Le nœud du problème est sans doute là : comment manager un individu lui même chargé d’impulser le changement, quitte à bousculer les méthodes de management traditionnelles ?

Quelques recettes sous forme de Do and Don’t.

DO

  • Adoptez un management « boardé ». En effet, une bonne mission de consultant a été préalablement boardé avec la direction, c’est à dire définie par un cahier des charges qui définit aussi les rôles et la marge de manœuvre des acteurs et la vôtre. Bien définie, ne la changez pas à tout va. Veillez à sa bonne exécution mais…
  • Soyez aussi réaliste. Un consultant n’est pas la solution miracle à tous les maux de votre organisation. Restez souple.
  • Faites lui encore davantage confiance. Si un management se mesure à la confiance donnée envers son équipe, c’est tout aussi vrai pour un consultant. Osez lâcher prise et compter sur son expertise.
  • Changez votre fusil d’épaule managériale. L’arrivée d’un consultant est aussi essentiellement là pour vous permettre de repenser les relations de travail. Pourquoi ne pas envisager la collaboration sous le signe d’une co-production du changement où la responsabilité est partagée?
  • Tout en asseyant votre légitimité. En dernière instance, vous êtes le garant de l’entreprise, de sa culture et de ses valeurs. Sachez placer votre autorité quand elle est nécessaire. Par exemple si un consultant ne remplit pas la mission pour laquelle il est mandaté, en dépit de ses dires.
  • Prévenez vos équipes de l’arrivée prochaine d’un consultant et expliquez leur ses missions futures. Rien de pire que de laisser ses équipes sur le bord de la touche.
  • Créer des équipes mixtes pour qu’elles puissent bénéficier à l’avenir de son savoir-faire.

DON’T

  • L’accueillir comme l’employé qu’il n’est pas. Ce n’est pas parce qu’un consultant est externe à l’entreprise qu’il doit se sentir comme tel. Un consultant laissé pour compte, sans mot de passe WIFI, sans informations pratiques lui fera perdre un temps précieux. Dès son arrivée au contraire, ménagez lui un espace de travail, faites lui rencontrer son interlocuteur privilégié s’il y’en a et commencez par une petite réunion autour du projet. Bref, un onboarding classique.
  • Ne pas l’intégrer à la vie sociale de l’entreprise (afterworks, team building). Offrez lui des vannes de décompression et le moyen d’en savoir plus sur la culture d’entreprise.
  • Ne lui faites pas faire « des horaires de chien. » La réputation d’un consultant se mesure à la quantité de travail fourni et aux résultats. Certes, mais n’appuyez pas non plus là où ça fait mal.
  • Ne le prenez pas pour votre psychiatre. Beaucoup de consultants offrent à leurs collaborateurs un regard nouveau. Il permet de faire émerger des pratiques plus réflexives et exutoires en entreprise. C’est normal, mais restez dans la mesure.
  • Faites durer ad aeternam la mission. Toutes les bonnes choses ont une fin. À la fin de sa mission, le consultant cherchera aussi à vous vendre la mise en œuvre de ses préconisations. Mais limiter l’inflation des honoraires est aussi votre préoccupation de manager. Il vaut mieux prendre garde au service après-vente et privilégier le transfert du savoir faire à ses équipes internes.
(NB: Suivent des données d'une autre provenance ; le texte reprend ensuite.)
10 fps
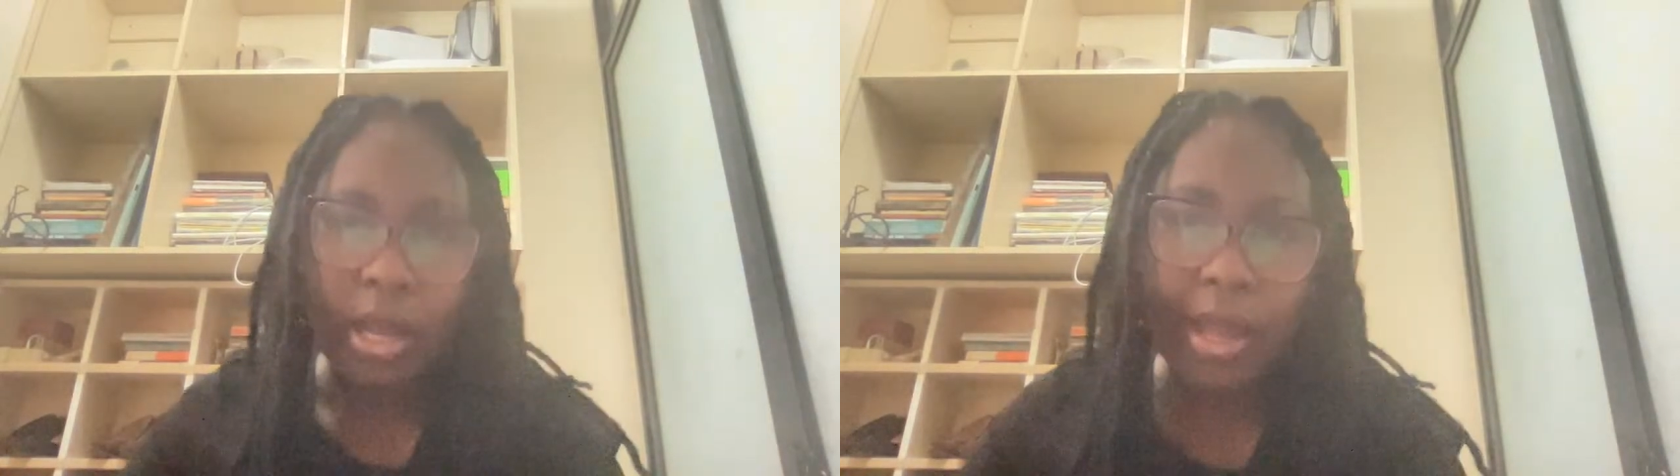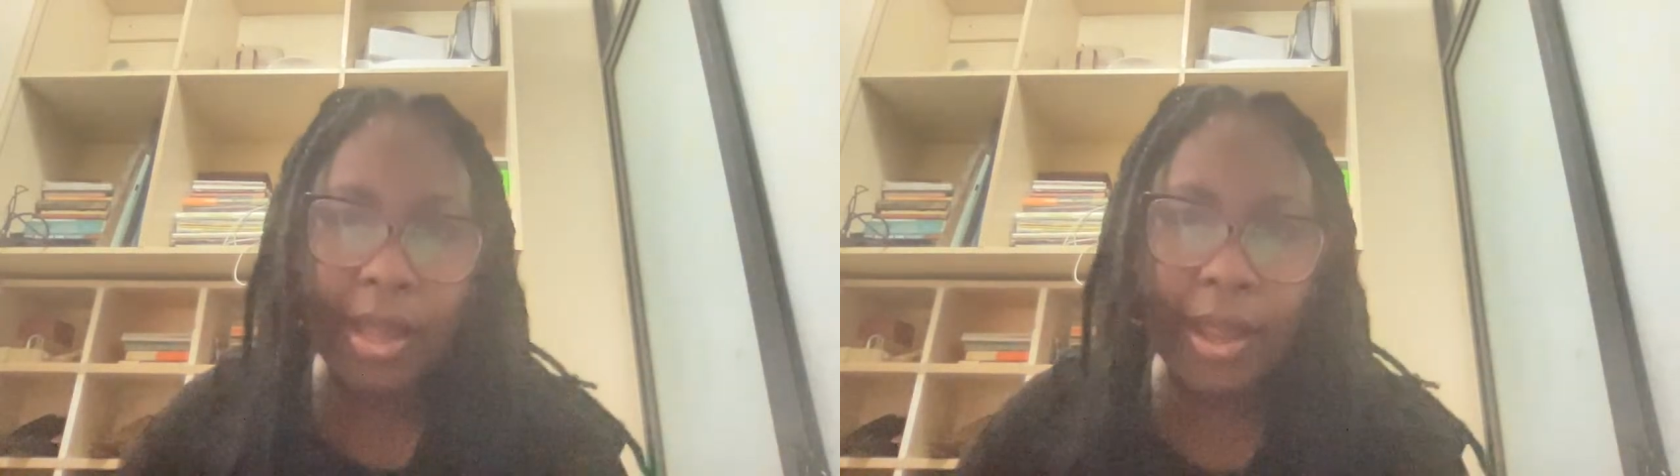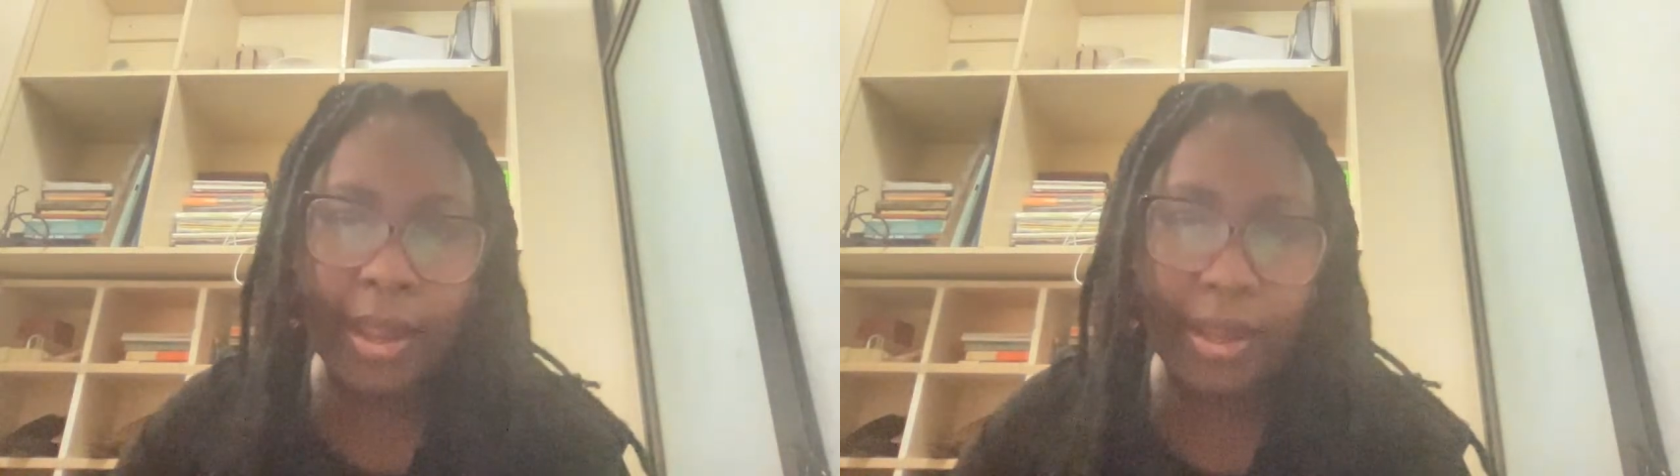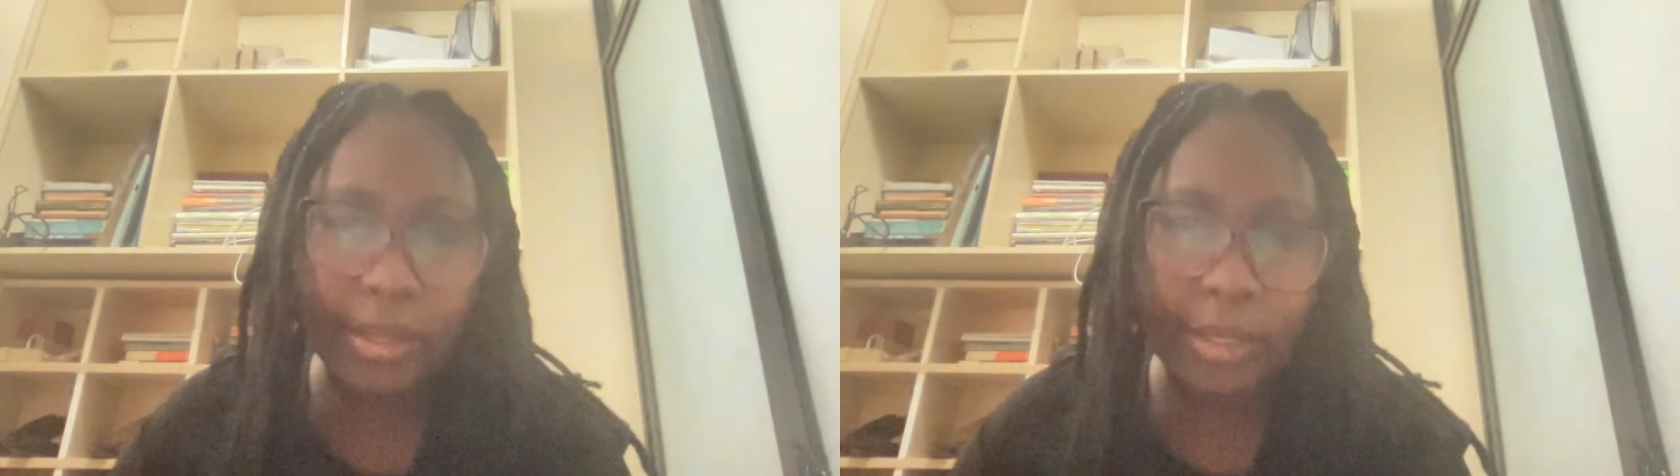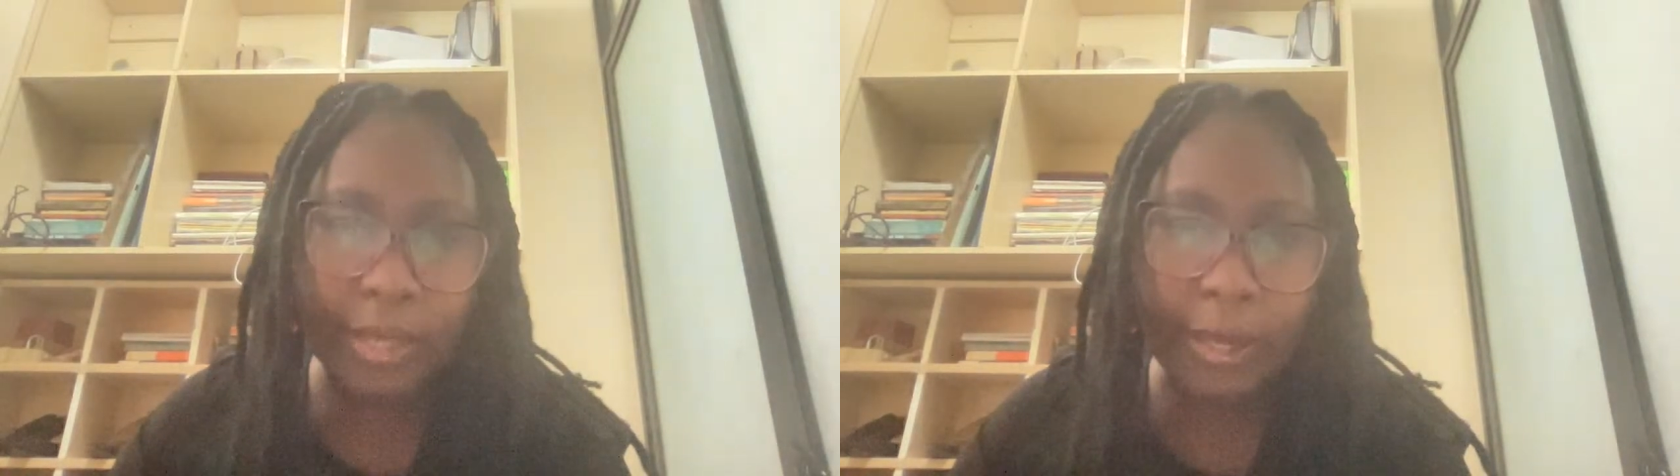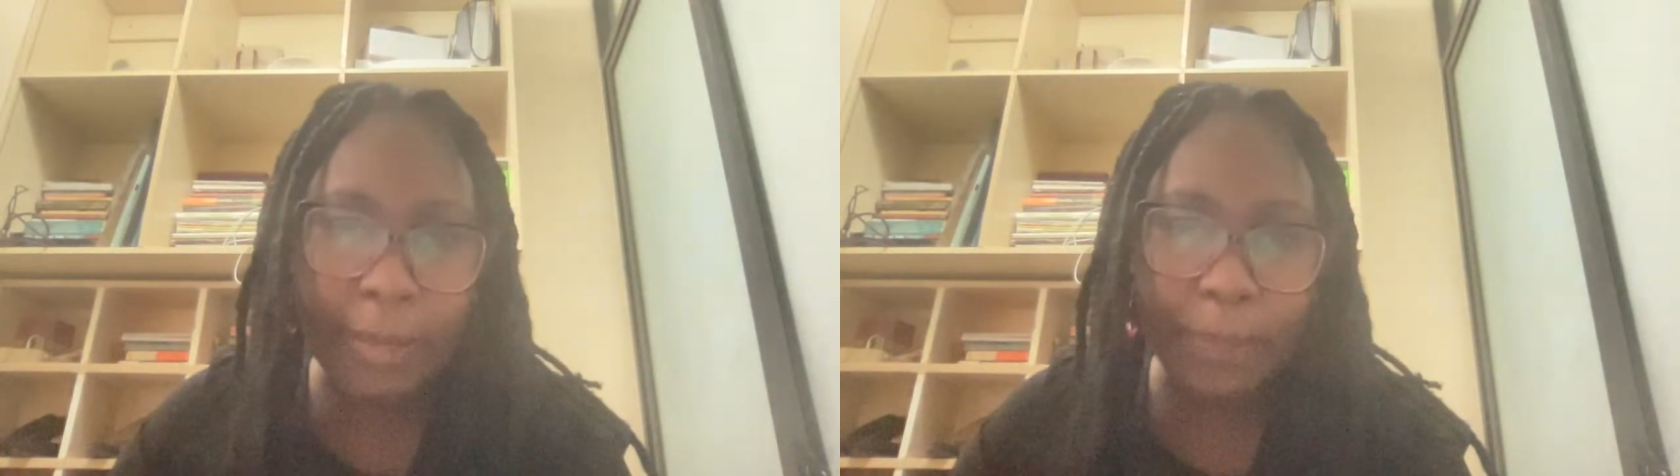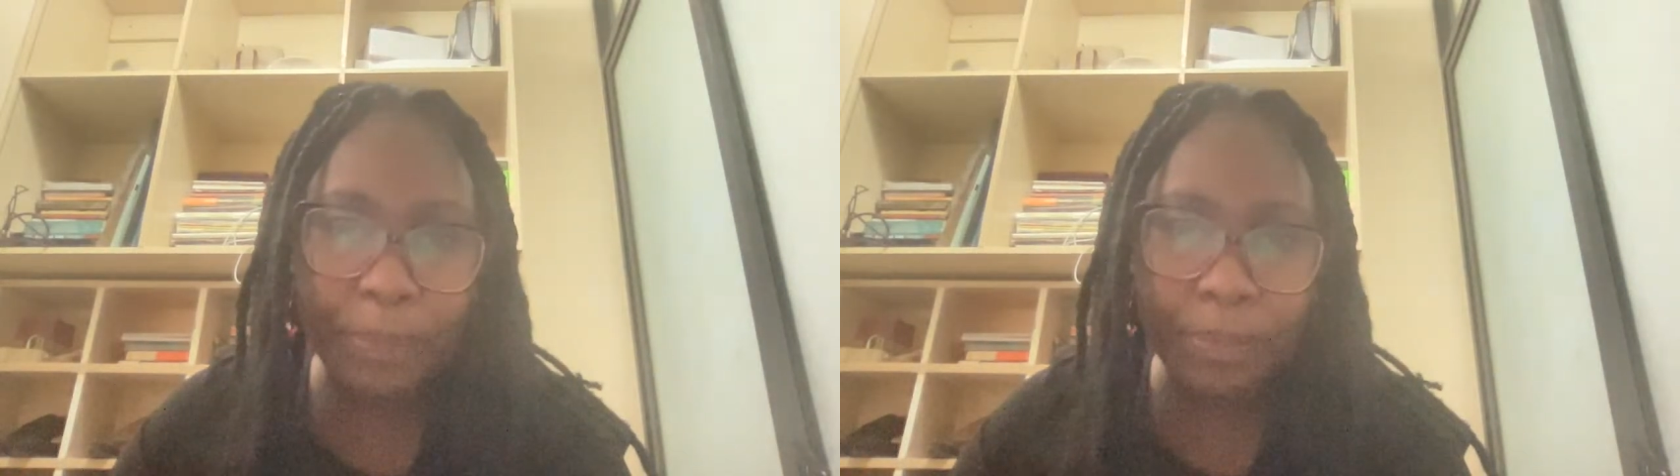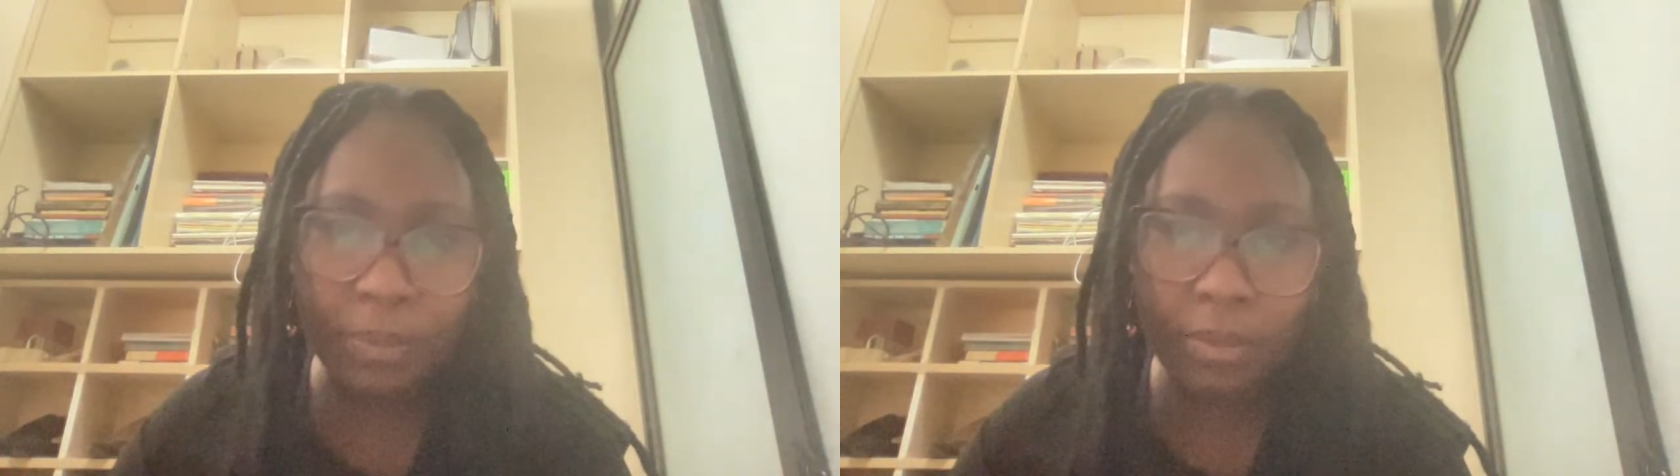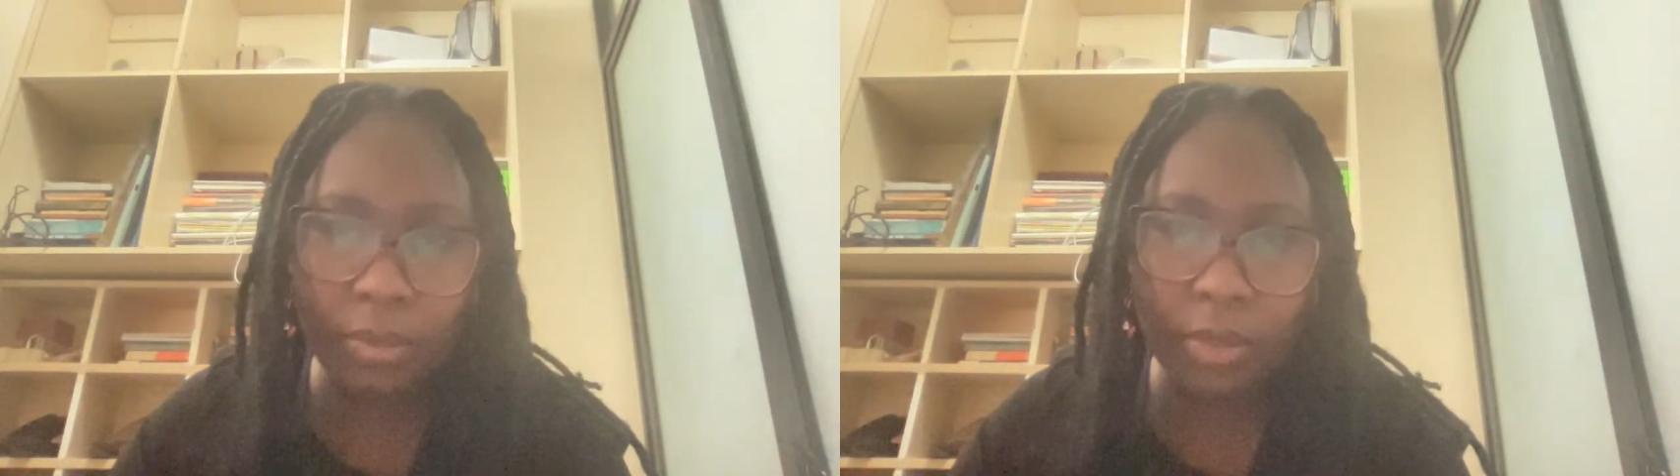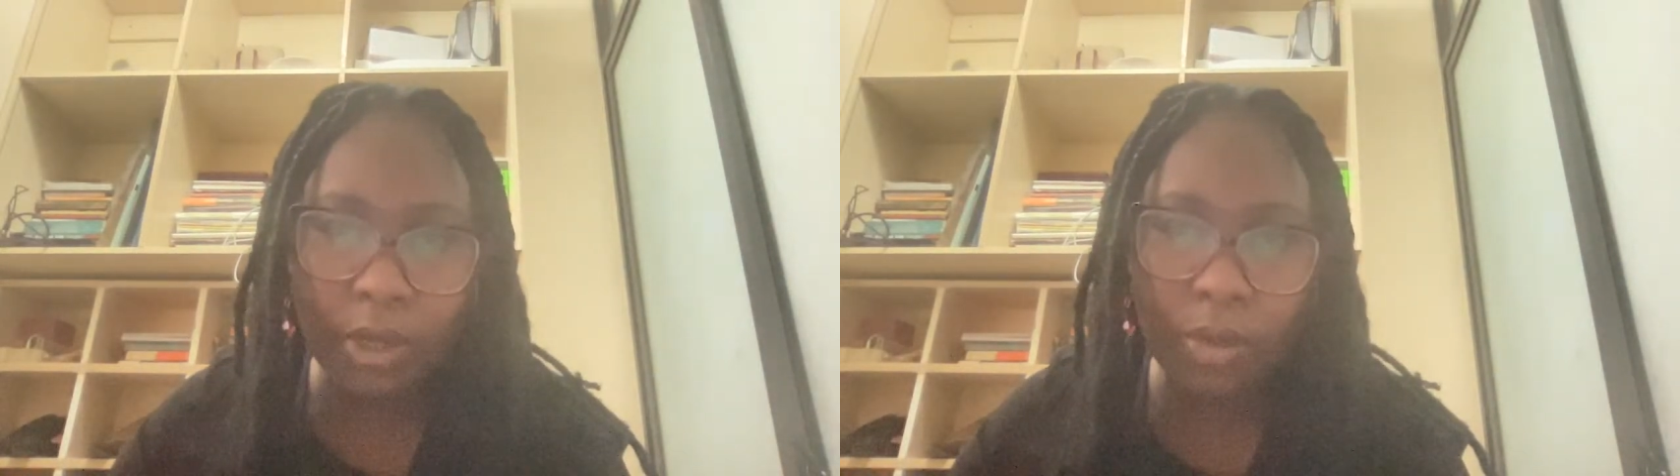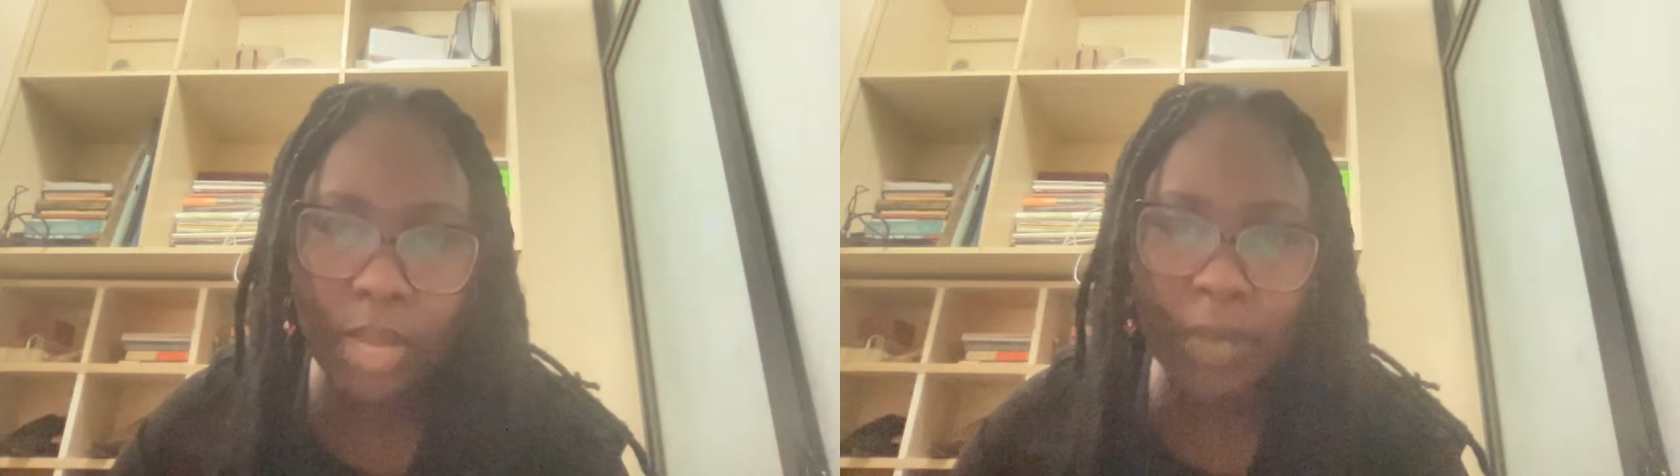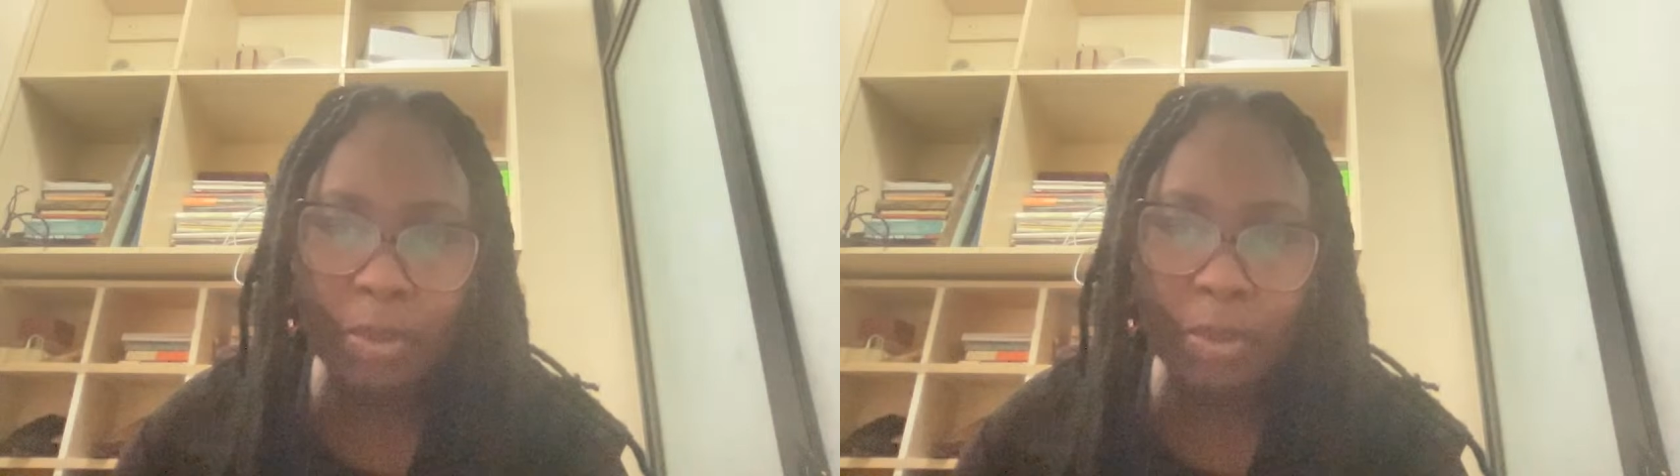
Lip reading: And while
Rappelez-vous, vous ne ferez jamais d’un consultant un corporate converti. Selon une étude d’Addison Group, si 94% des managers se sentent prêts à l’idée d’embaucher des travailleurs indépendants rares sont ceux qui adaptent leurs méthodes de management. Or, ce manque de flexibilité favorise la pratique du « fad surfing » théorisée par Eileel C. Shapiron : « Une pratique qui consiste à tenir sur le haut de la vague de la dernière pensée managériale, puis à barboter assez vite pour rattraper la prochaine, toujours absorbante pour le personnel, lucrative pour les consultants et souvent désastreuse pour les entreprises.